* [Task description]: Return the listing below unchanged, except that the pictures are dropped.

+-------+

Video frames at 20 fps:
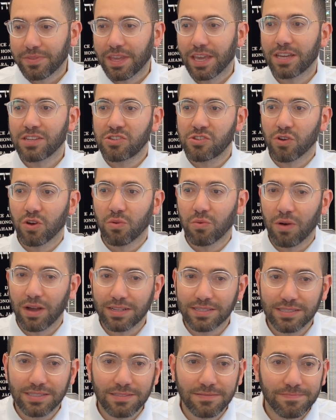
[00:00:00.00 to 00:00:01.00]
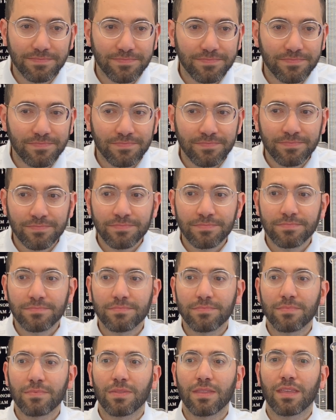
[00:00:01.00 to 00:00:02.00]
in shul once,
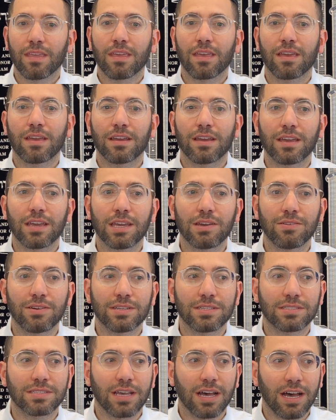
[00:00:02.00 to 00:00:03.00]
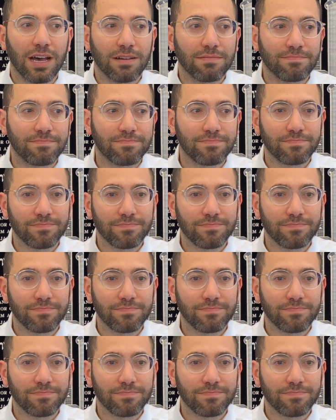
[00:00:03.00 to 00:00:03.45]
he was in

+-------+

* [Exercise solution]:
Video frames at 20 fps:
[00:00:00.00 to 00:00:01.00]
[00:00:01.00 to 00:00:02.00]
in shul once,
[00:00:02.00 to 00:00:03.00]
[00:00:03.00 to 00:00:03.45]
he was in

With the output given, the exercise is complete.